The government is making a fresh push for Tier-II and Tier-III cities to issue municipal bonds, as this would help in financing projects under the Smart Cities initiative. The starting point will be a project to issue a fresh round of such instruments in five or six months, Business Standard has learnt from senior government sources.

The finance and urban development ministries are trying to identify cities whose urban local or municipal bodies could issue such bonds to finance specific projects. Such cities must meet norms in this regard of the Securities and Exchange Board of India (Sebi) and of the Jawaharlal Nehru National Urban Renewal Mission (JNNURM).

Under Sebi’s norms earlier this year, municipal bodies need to have a strong financial record. There should been no negative net worth in any of three immediately preceding financial years and no default in repayment of debt securities or loans from banks or financial institutions in the past year.

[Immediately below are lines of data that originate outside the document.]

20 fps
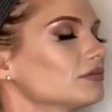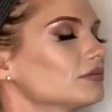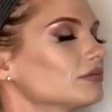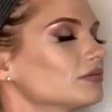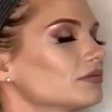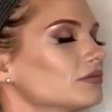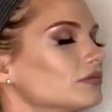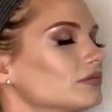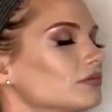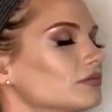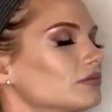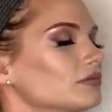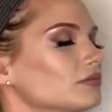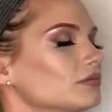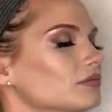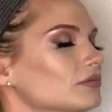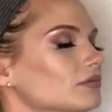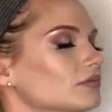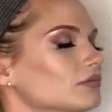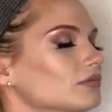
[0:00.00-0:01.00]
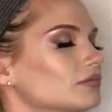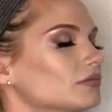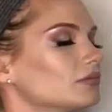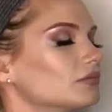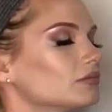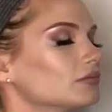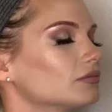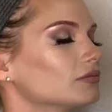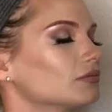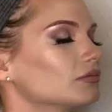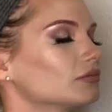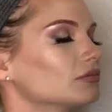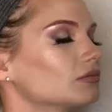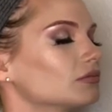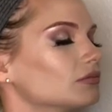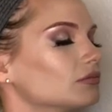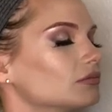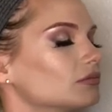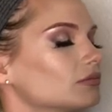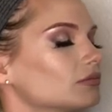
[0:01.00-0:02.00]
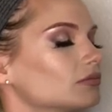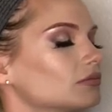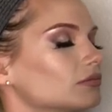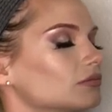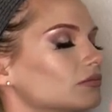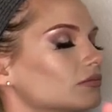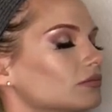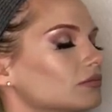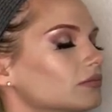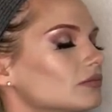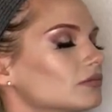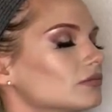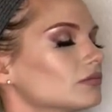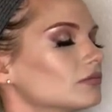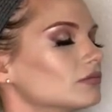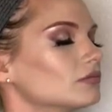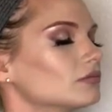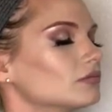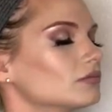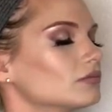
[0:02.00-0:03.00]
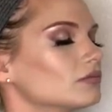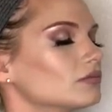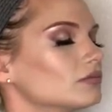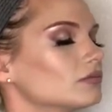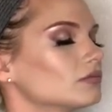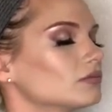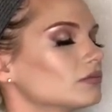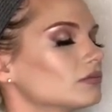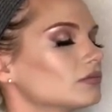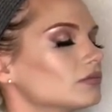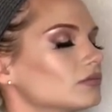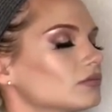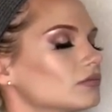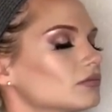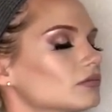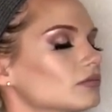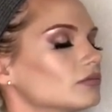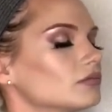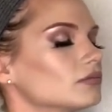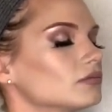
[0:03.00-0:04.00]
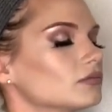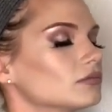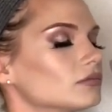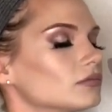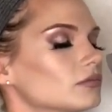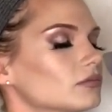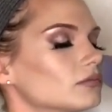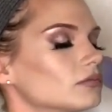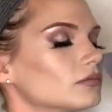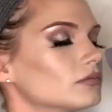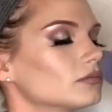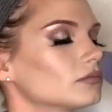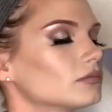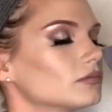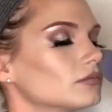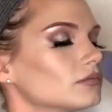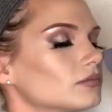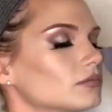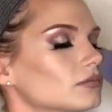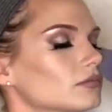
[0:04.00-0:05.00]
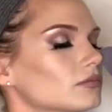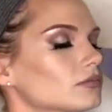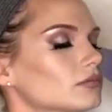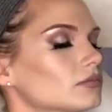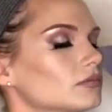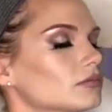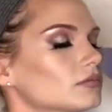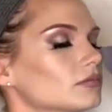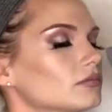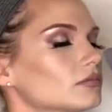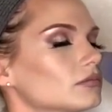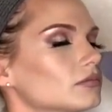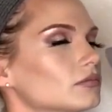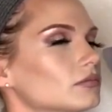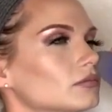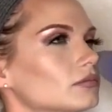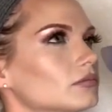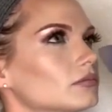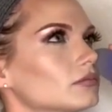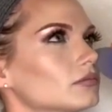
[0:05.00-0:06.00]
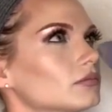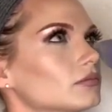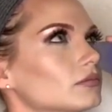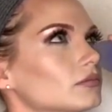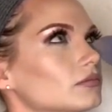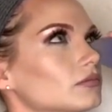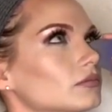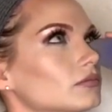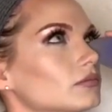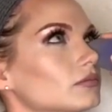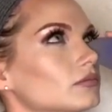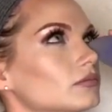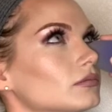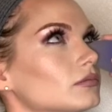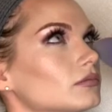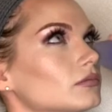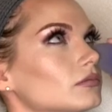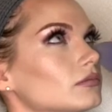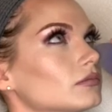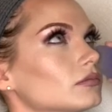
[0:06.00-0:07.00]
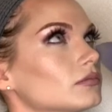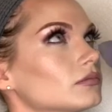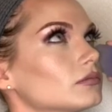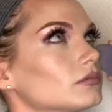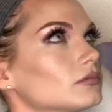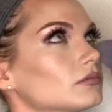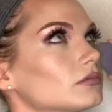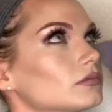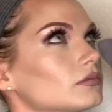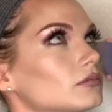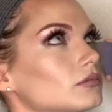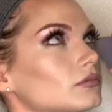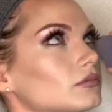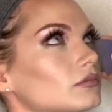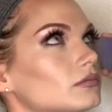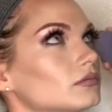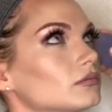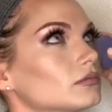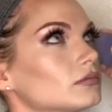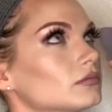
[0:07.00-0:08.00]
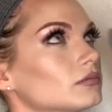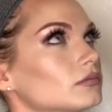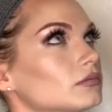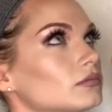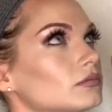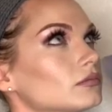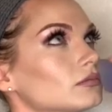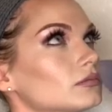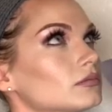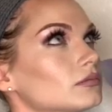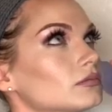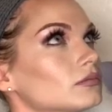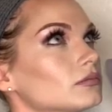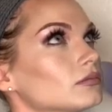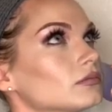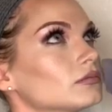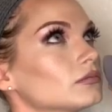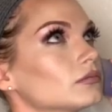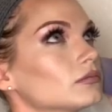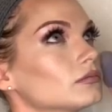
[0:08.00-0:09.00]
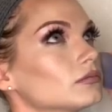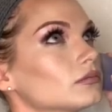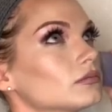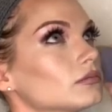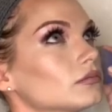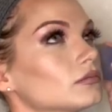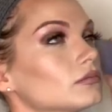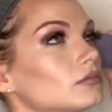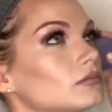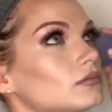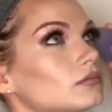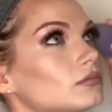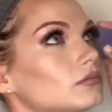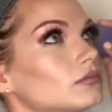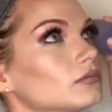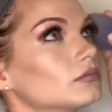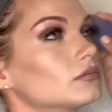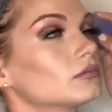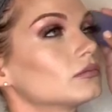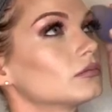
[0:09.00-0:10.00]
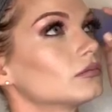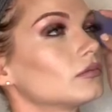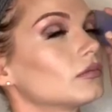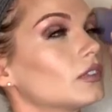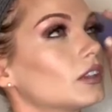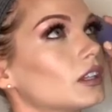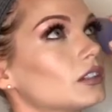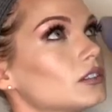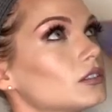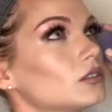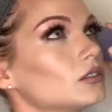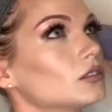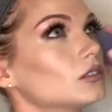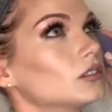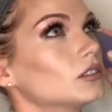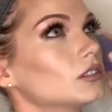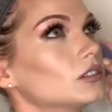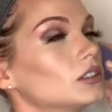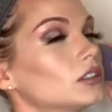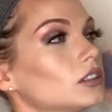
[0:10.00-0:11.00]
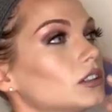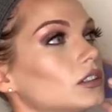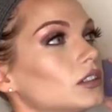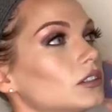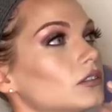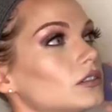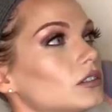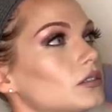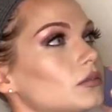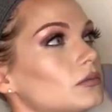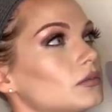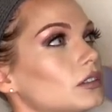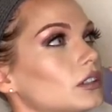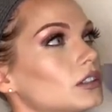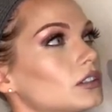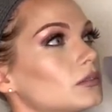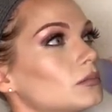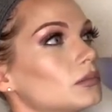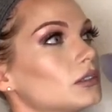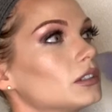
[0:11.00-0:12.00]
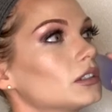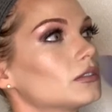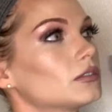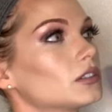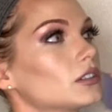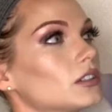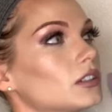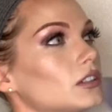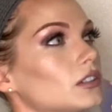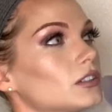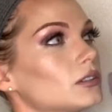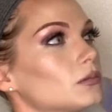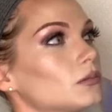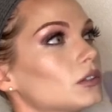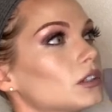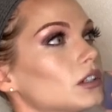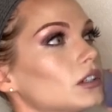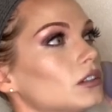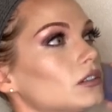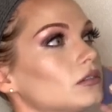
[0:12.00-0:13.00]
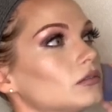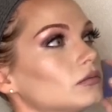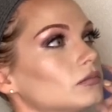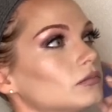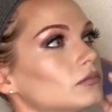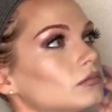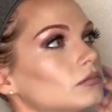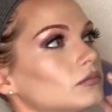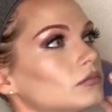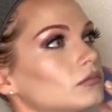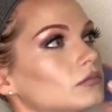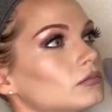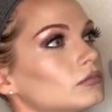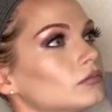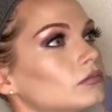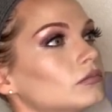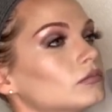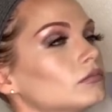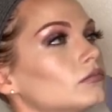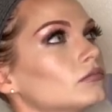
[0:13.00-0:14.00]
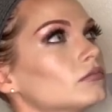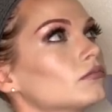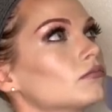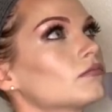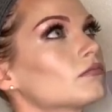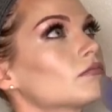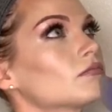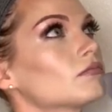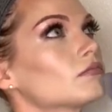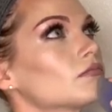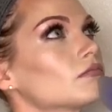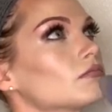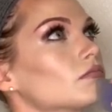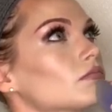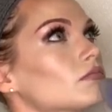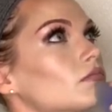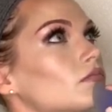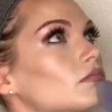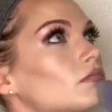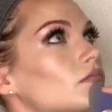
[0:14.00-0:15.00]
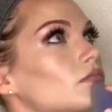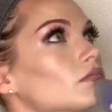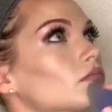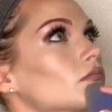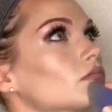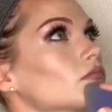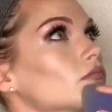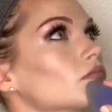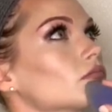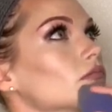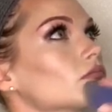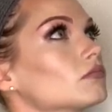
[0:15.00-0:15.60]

Once we've applied it from far away, we'll spritz onto our perfector sponge and dab right over the parts of the face that get kind of oily. You can do the entirety of your face if you are oily, but for those of us who are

Under JNNURM (it was an important scheme of the previous government), urban local bodies to qualify needed to adopt a modern and accrual-based double entry system of accounting; their books have to be in order and audited regularly.

“A number of Tier-II and III cities have cleaned their books, switched to double accounting and have got audited. This puts them in a position where their bonds could get investment-grade ratings and be able to attract investors,” said a senior official.

Although officials declined to specifically name the cities whose names are being discussed, these are understood to be from Gujarat, Odisha, Andhra, Maharashtra, Tamil Nadu, Madhya Pradesh and Chhattisgarh. The first of such issuances is expected to hit the markets in five-six months.

According to Sebi guidelines, any municipal body issuing debt securities to public must have the bonds listed on an exchange and get a rating from at least one credit rating agency.